Это не было простою скупостью у нашего достойного подполковника, но он никогда не подумал бы раскошелиться на два ящика спиртных напитков и был в восторге, что они точно с неба свалились к нему. Отведывая поочередно киршвассер и коньяк, он долго сравнивал их между собою и пришел в умиление.

— Но поговорим о деле: я ведь явился сюда именно для этого, — сказал он с таннственно-многозначительным видом, грузно опускаясь на диван. — Вы швыряетесь деньгами. Купить трех лошадей на протяжении трех дней — я не осуждаю вас: прекрасно, прекрасно, отлично! Но что скажут ваши сослуживцы, у которых только одна лошадь, да и то нередко трехногая? — прибавил он, громко расхохотавшись. — Знаете, что они скажут? Они объявят вас республиканцем. В этом наше уязвимое место, — хитро заметил он. — А знаете, чем вы должны ответить? Красивым портретом Людовика-Филиппа верхом на коне, в богатой золотой раме, который вы повесите здесь, над комодом, на почетном месте; а теперь всего лучшего, честь имею.

Он не без труда поднялся с дивана.

— Человек умный понимает с полуслова, а вы мне не кажетесь слишком непонятливым; честь имею.

Это было обычным приветствием полковника.

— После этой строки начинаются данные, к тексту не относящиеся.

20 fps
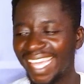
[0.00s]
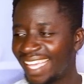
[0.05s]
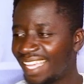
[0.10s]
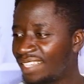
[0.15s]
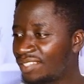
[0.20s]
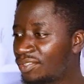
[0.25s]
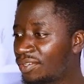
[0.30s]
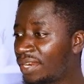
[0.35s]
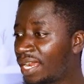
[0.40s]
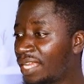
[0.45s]

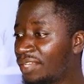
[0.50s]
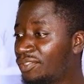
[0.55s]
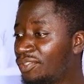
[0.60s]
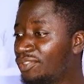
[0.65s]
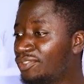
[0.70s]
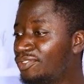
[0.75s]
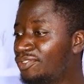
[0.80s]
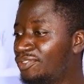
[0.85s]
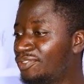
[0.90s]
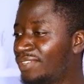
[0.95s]
Uh, sorry, I
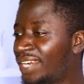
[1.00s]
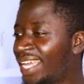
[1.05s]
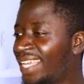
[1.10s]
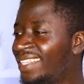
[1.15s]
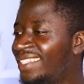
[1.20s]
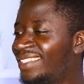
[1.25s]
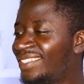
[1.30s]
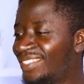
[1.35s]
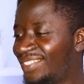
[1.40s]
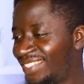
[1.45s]
chose to
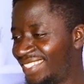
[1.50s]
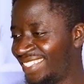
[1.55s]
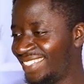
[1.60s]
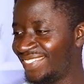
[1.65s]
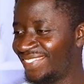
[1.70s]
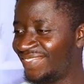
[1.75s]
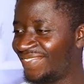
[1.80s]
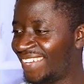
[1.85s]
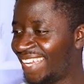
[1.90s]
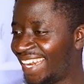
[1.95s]
write this
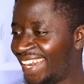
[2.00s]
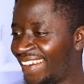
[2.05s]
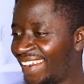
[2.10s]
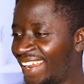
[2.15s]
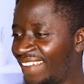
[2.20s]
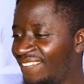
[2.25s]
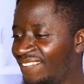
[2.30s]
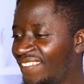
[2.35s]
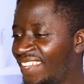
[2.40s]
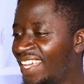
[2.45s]
is very.
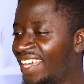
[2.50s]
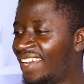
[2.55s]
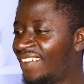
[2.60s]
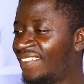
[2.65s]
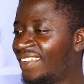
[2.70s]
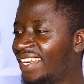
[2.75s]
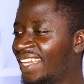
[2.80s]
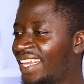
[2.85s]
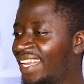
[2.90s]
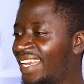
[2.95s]
I'm
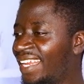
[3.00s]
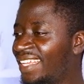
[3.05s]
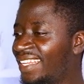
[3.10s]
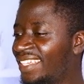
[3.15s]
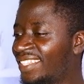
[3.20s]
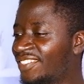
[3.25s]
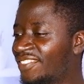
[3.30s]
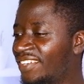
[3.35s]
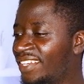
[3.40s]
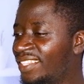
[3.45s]
going to clear
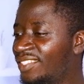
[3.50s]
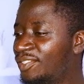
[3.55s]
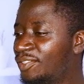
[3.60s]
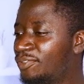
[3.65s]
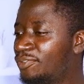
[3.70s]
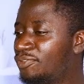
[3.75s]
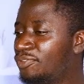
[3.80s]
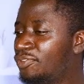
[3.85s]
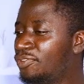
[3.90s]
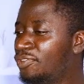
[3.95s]
the screen.
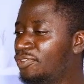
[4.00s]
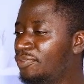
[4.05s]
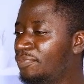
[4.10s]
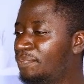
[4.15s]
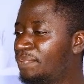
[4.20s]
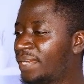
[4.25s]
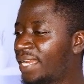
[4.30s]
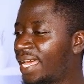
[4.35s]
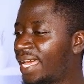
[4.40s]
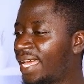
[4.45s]
So
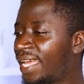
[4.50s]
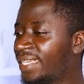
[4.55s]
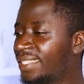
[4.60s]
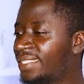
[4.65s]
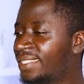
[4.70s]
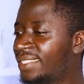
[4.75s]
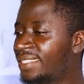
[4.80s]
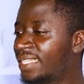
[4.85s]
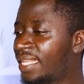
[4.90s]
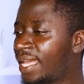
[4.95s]
two
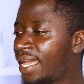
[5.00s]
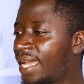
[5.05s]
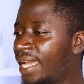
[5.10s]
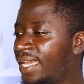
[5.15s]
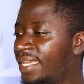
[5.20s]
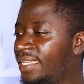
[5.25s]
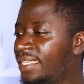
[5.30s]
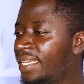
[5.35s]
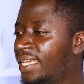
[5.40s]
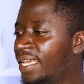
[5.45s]
plus
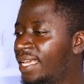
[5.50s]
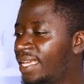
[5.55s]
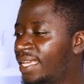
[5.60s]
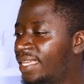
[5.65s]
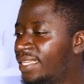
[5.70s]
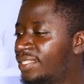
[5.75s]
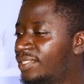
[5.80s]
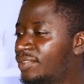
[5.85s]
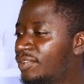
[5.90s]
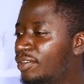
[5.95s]
nine
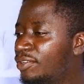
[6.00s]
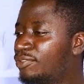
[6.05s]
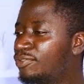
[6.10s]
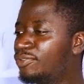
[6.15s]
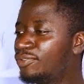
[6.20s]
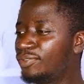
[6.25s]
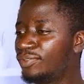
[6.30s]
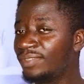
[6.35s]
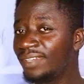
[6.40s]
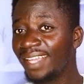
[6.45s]
is equal
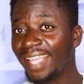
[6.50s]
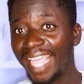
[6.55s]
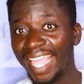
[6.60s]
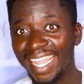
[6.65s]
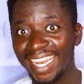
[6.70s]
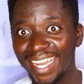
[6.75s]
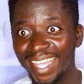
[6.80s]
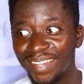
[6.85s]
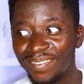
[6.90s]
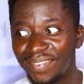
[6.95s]
to
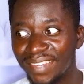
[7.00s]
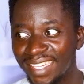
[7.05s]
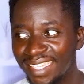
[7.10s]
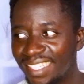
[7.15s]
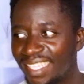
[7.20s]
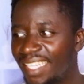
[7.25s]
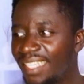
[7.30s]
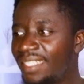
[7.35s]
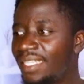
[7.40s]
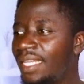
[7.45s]

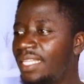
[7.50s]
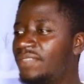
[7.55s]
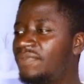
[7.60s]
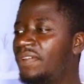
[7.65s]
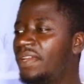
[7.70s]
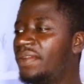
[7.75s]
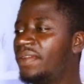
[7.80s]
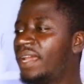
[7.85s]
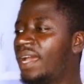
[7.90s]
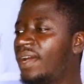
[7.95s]
eleven. That's
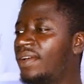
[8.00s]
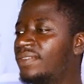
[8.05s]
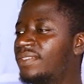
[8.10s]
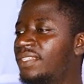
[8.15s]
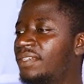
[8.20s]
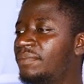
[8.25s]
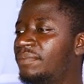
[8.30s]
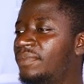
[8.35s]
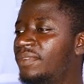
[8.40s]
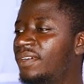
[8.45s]
very
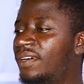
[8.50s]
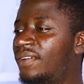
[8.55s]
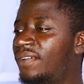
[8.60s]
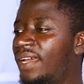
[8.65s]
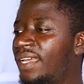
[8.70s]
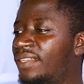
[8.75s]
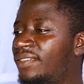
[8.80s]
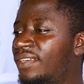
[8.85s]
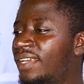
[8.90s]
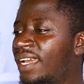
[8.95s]
awesome. All
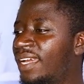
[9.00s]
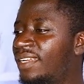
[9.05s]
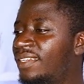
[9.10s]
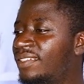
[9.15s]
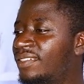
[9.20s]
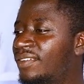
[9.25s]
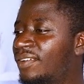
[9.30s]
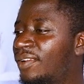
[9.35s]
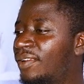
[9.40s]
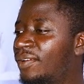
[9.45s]
right, you
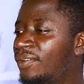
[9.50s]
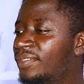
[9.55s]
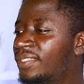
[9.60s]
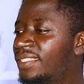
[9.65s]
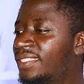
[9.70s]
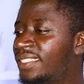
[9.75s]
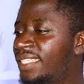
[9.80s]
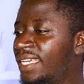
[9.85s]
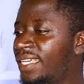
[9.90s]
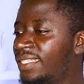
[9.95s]
can
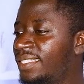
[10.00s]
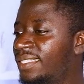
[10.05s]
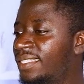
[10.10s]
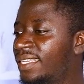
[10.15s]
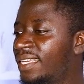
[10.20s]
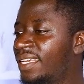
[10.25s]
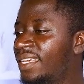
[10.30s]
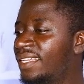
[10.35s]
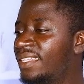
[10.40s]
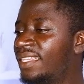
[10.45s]
close
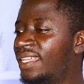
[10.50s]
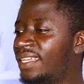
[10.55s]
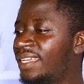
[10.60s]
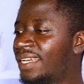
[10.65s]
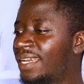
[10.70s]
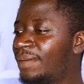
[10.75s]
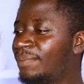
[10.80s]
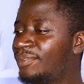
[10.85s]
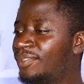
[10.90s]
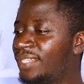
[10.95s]
this. Then
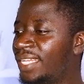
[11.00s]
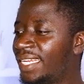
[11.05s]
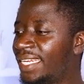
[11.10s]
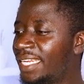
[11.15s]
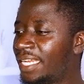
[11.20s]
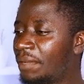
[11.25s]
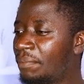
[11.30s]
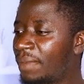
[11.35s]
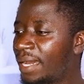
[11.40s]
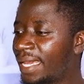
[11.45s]
you come to the
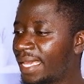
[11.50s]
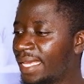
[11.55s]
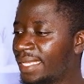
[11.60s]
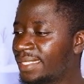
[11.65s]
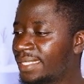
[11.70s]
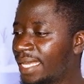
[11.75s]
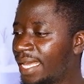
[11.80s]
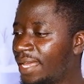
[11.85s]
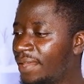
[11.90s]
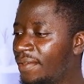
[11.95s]
number
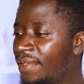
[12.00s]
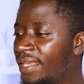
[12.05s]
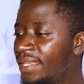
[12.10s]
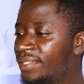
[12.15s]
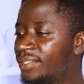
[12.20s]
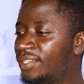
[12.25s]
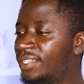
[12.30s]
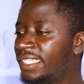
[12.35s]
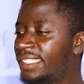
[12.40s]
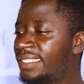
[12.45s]
guesser.
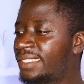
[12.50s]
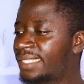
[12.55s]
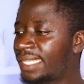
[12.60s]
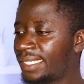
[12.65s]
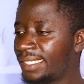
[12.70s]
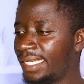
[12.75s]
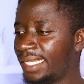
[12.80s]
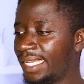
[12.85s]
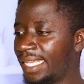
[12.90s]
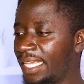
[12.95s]
Then
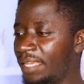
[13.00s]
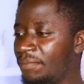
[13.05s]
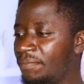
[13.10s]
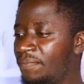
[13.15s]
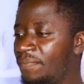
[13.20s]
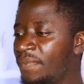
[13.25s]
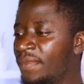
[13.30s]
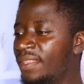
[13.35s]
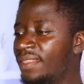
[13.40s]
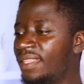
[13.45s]
start the
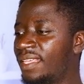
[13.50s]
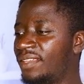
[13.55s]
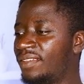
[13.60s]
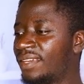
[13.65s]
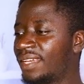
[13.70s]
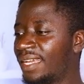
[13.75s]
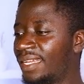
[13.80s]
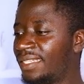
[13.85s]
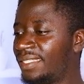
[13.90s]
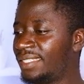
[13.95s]
game. Then
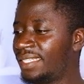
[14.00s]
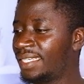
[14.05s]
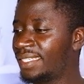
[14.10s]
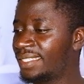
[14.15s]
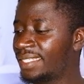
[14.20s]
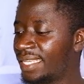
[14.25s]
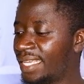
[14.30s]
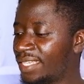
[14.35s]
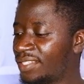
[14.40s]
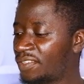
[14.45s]
you can
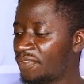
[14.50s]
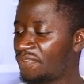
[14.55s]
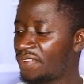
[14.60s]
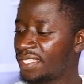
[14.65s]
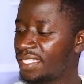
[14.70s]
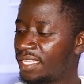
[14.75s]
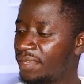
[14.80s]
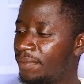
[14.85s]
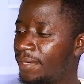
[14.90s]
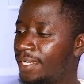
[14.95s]
just guess your
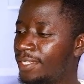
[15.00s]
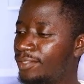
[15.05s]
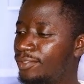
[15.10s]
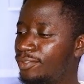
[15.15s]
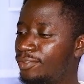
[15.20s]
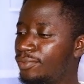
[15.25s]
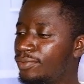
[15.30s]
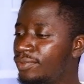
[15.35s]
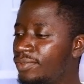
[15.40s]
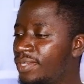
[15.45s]
first number
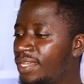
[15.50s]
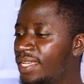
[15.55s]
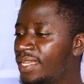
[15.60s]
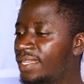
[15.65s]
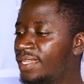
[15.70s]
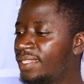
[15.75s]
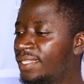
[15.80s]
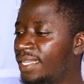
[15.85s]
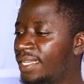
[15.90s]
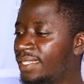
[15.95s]
two.
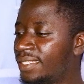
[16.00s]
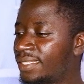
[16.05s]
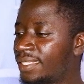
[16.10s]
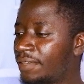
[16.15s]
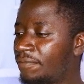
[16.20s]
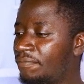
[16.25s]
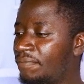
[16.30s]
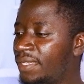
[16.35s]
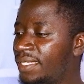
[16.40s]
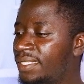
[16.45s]
Then
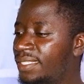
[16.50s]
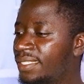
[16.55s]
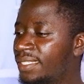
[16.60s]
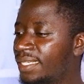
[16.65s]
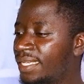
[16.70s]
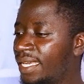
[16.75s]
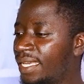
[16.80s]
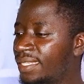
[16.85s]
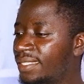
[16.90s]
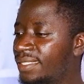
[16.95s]
submit
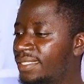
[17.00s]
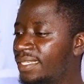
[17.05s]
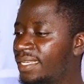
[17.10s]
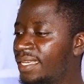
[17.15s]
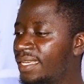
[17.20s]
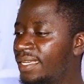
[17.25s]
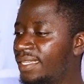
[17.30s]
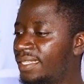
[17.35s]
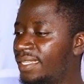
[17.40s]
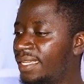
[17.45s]
guess.
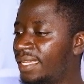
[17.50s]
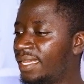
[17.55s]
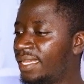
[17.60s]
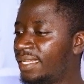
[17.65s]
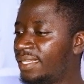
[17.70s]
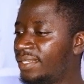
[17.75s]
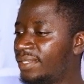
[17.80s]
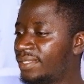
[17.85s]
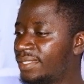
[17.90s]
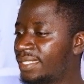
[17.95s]

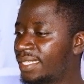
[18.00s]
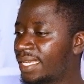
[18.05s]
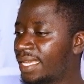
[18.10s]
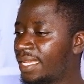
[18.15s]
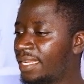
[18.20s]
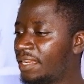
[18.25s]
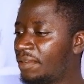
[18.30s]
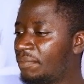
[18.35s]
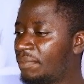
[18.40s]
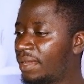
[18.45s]
Then the
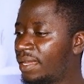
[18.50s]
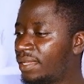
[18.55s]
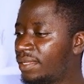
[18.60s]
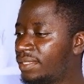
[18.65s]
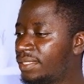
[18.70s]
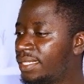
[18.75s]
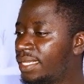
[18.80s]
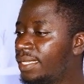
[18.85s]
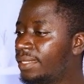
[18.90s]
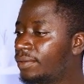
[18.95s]
second number,
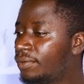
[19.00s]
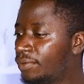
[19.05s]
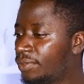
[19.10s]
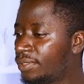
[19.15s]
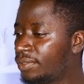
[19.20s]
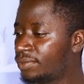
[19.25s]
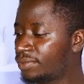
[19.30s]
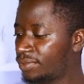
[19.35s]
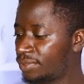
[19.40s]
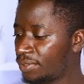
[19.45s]
you say,
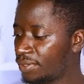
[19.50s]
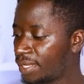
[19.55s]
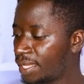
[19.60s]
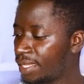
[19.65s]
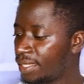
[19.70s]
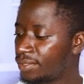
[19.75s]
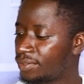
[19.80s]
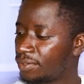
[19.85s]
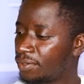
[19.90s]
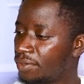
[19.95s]
oh,
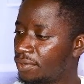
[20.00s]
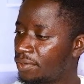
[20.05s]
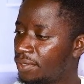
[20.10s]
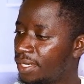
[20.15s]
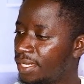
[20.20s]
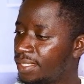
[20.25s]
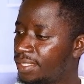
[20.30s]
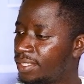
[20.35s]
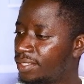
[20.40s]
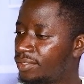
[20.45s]
okay, so
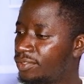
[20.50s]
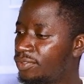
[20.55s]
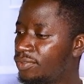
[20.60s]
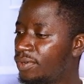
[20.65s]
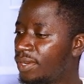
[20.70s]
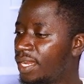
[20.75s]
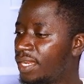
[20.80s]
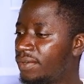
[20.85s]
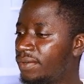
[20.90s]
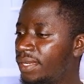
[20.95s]
let's say
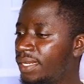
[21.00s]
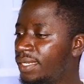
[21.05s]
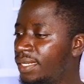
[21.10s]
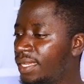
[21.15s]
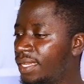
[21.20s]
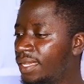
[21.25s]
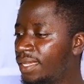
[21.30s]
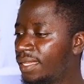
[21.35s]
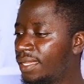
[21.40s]
two hundred.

— Никола! Никола! Позови-ка кого-нибудь из этих штафирок, слоняющихся без дела на улице, и присмотри за тем, чтобы он снес ко мне домой, знаешь, на Мецскую улицу, дом номер четыре, эти два ящика — только, черт возьми, не вздумай докладывать мне, что по дороге одна бутылка разбилась. Без этих штук, приятель!

— Но, думается мне, — сказал Филото Люсьену, — добро все же следует поберечь! Как бы одна из бутылок не разбилась. Пойду-ка я за ними шагах в двадцати, не подавая вида. Прощайте, дорогой товарищ! — И рукой, затянутой в перчатку, он показал на место над комодом: — Вы поняли меня? Хороший портрет Людовика-Филиппа.

Люсьен думал, что он уже избавился от него, но Филото снова показался в дверях.

— Да, вот еще! Никаких зловредных книжонок в ваших чемоданах, никаких дурных газет или брошюр, в особенности ничего из дурной прессы, как говорит Маркен.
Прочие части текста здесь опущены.